Галлер твердо держался раз выбранной позиции: с одной стороны, он в своих возражениях против гекзаметра уловил реальную слабость немецкого метра: «[…] примесь трохеев обрекает скандирование на неверность и произвол, отнимая у стиха регулярность, какой обладал он у древних» (1760)[38]; «Немецкий гекзаметр удается лишь немногим», — в то время, как греческий язык был музыкальным, современные языки «против него слабы, неловки и беззвучны» (1772)[39]; «Немецкому гекзаметру недостает спондеев, и в нем слишком много односложных слов»; «Если делать гекзаметры, как их обычно делают, так это слишком просто» («Сравнение стихотворений Хагедорна и Галлера», 1772)[40]. С другой стороны, «трезвомыслящий философ торжественнее говорит тогда, когда пользуется законченными каждый для себя стихами», — иначе говоря, Галлер отвергает «анжамбеман», допуская его лишь в самом крайнем случае для выражения аффекта: «[…] стих не должен обрываться на слове, которое слишком тесно взаимосвязано с первым словом последующего стиха» (1774); «[…] делить стихотворения на строки, чтобы потом сливать их воедино, как если бы никакого деления вовсе не производилось, — это кажется нам противоречием» (1775).

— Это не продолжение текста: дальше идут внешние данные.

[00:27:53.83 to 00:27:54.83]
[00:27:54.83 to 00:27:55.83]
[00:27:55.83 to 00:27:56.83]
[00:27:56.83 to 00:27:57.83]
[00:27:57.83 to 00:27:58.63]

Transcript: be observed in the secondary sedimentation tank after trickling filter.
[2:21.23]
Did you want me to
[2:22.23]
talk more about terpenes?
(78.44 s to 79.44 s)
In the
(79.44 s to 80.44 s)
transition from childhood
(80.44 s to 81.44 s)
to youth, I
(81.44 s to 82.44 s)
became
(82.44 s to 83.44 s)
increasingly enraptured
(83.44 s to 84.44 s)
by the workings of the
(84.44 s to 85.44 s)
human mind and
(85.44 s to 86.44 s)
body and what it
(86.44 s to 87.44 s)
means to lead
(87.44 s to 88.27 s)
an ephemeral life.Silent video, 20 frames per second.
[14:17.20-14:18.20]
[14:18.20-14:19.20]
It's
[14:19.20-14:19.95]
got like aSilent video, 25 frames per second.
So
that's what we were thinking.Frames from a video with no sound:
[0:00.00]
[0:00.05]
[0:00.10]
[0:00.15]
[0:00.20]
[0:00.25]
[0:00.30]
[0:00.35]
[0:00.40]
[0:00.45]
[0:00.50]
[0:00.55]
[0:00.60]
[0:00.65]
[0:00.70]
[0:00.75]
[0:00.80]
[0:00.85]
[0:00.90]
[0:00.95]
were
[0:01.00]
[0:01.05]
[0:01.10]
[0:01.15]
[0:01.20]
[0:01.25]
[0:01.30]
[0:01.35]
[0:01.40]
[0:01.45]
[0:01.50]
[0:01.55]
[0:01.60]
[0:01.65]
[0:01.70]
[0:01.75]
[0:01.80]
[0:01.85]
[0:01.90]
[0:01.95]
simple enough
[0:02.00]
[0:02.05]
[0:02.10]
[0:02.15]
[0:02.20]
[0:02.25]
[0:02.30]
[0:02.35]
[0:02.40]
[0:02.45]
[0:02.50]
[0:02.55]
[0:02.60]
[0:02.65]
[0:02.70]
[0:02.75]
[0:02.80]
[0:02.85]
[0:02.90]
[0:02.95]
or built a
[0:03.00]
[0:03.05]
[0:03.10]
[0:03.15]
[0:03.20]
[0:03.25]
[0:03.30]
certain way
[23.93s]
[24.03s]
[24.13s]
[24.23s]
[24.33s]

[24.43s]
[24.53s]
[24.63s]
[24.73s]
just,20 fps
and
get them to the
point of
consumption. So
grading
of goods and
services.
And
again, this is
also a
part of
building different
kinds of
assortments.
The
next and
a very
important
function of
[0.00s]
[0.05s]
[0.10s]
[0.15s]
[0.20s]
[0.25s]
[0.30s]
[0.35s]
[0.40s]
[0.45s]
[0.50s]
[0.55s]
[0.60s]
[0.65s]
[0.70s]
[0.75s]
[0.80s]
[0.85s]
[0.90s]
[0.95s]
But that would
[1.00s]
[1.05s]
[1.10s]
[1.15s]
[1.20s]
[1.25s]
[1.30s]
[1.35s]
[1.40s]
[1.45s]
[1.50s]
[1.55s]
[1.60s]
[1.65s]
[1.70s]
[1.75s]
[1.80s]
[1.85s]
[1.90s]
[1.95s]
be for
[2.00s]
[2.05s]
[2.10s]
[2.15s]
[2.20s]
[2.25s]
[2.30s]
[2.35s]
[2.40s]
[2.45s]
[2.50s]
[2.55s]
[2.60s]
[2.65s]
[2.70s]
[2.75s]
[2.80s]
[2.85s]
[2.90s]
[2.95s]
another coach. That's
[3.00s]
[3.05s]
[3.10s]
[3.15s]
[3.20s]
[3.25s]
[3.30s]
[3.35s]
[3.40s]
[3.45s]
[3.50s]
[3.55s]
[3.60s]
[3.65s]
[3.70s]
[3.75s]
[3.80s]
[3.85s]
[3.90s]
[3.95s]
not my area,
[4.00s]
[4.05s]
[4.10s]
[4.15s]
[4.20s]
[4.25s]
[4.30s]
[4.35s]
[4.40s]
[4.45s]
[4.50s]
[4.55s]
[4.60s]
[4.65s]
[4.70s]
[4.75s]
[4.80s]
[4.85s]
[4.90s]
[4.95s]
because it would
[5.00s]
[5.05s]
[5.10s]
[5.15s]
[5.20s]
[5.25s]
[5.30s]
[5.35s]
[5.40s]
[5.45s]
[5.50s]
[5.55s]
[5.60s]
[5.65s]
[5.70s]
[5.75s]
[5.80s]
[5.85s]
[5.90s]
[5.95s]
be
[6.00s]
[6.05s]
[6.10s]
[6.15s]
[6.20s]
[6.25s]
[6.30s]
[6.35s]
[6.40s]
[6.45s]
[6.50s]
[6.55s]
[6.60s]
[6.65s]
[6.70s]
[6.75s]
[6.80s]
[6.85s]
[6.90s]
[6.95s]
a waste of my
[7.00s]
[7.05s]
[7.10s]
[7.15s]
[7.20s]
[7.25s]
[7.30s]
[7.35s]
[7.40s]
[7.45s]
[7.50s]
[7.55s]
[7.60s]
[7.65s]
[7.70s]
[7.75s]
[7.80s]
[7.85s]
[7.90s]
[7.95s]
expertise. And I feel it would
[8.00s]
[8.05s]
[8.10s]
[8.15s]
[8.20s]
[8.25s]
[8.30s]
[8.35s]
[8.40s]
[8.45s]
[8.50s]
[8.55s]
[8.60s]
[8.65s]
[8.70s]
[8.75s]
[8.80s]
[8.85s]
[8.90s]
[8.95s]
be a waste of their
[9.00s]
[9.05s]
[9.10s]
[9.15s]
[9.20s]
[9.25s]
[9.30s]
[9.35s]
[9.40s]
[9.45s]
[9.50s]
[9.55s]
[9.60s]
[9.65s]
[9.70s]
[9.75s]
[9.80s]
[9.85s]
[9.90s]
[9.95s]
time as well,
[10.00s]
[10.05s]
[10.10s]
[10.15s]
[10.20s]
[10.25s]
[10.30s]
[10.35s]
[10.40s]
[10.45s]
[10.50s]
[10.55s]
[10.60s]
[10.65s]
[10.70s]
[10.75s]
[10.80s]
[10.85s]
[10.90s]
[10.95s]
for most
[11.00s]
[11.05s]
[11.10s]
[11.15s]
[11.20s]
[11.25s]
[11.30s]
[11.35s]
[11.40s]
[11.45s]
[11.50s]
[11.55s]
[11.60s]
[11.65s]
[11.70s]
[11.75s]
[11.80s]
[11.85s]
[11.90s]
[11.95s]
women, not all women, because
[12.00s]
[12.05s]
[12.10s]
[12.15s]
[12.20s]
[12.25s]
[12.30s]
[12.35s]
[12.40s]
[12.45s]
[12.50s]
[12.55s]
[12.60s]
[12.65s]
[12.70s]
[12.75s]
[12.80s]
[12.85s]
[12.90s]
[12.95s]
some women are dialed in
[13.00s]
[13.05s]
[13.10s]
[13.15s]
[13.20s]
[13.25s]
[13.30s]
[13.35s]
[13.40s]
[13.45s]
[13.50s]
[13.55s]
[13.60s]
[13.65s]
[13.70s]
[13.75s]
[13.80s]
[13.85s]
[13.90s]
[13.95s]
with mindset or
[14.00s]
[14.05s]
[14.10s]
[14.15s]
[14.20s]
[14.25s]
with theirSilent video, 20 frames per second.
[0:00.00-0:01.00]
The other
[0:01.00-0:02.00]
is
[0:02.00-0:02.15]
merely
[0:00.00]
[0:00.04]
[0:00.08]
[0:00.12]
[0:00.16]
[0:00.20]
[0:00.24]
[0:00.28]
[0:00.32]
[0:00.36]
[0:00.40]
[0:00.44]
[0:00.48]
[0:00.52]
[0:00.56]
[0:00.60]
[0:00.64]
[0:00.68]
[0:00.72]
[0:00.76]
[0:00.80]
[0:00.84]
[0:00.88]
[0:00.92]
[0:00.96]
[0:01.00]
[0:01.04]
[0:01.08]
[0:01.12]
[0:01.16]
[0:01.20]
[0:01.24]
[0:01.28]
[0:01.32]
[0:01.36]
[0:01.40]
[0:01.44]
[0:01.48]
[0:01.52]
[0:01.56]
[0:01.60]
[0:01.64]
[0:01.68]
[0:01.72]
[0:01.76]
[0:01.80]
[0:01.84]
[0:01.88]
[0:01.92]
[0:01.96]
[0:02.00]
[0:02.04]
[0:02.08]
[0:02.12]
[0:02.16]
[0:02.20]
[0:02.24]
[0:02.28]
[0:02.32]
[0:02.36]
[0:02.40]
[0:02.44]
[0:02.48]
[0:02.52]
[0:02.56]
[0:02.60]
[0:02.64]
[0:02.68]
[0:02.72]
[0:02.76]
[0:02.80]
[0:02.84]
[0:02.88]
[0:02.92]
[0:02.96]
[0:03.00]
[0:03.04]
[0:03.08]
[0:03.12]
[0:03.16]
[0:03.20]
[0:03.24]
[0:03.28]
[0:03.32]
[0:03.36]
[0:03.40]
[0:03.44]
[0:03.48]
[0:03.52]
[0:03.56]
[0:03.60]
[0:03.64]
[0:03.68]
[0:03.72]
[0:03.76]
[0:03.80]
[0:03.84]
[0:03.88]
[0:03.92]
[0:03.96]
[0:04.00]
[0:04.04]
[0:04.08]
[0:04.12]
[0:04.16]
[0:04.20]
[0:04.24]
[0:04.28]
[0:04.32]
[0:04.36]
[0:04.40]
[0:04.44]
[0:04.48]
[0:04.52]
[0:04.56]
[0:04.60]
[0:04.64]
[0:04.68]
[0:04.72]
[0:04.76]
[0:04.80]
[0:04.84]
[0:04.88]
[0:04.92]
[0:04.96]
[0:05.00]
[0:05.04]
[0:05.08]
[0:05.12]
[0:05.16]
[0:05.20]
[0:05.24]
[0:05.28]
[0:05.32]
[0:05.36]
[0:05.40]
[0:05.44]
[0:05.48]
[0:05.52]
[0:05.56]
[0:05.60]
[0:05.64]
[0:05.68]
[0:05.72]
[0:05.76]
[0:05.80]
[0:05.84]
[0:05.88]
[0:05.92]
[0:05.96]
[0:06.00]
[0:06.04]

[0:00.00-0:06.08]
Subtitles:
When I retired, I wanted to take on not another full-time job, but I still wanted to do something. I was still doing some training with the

Все это — постоянные поэтологические принципы Галлера, и они находятся во взаимосвязи с его основными эстетическими установками. Поэма «Альпы» тоже писалась александрийским стихом, однако у нее строфическое строение — ее десятистрочные строфы имеют следующую рифмовку:
Сам Галлер сознавал, что «выбрал затруднительный вид стихотворений, который без нужды (!) усложнил мне работу […]. Еще труднее сделалась она благодаря обычаю новых времен, когда сила мыслей возрастает к концу»[41]. Говоря иначе, Галлер вполне отдавал себе отчет в том, какие технические требования предъявляло к нему строение стиха и строфы — он считался с этими «трудностями», которые становились неотъемлемой частью его поэтического мышления. Поэма «Альпы» состоит из 49 (в первом издании — из 48) строф, и каждая из них должна была представлять отдельное замкнутое построение, получающее в конце как бы убедительный финальный аккорд. Этого Галлер и достигает. На его языке это выглядит следующим образом: «Десятистрочные строфы, к которым я прибег, принудили меня сделать равное с ними число отдельных картин и всякий раз заключать в эти десять строк целый предмет»[42].
Итак, каждой строфе соответствует отдельная картина, а слово «картина», естественно, отвечает основному риторическому принципу, в начале XVIII века еще обобщенному и подчеркнутому, согласно которому «поэзия — что живопись». В начале XVIII века описательная поэзия, строящая свои картины-«табло», переживает свой новый расцвет — прежде всего в творчестве высокоталантливого гамбургского поэта Бартольда Хайнриха Брокеса, а в Швейцарии — у самого же Галлера, затем у С.Геснера. В 1766 году последовал контрудар против всей «живописующей» поэзии, когда Г. Э.Лессинг издал свой трактат, который, согласно распространенному недоразумению, раз и навсегда покончил с уподоблением поэзии живописи, доказав его несостоятельность.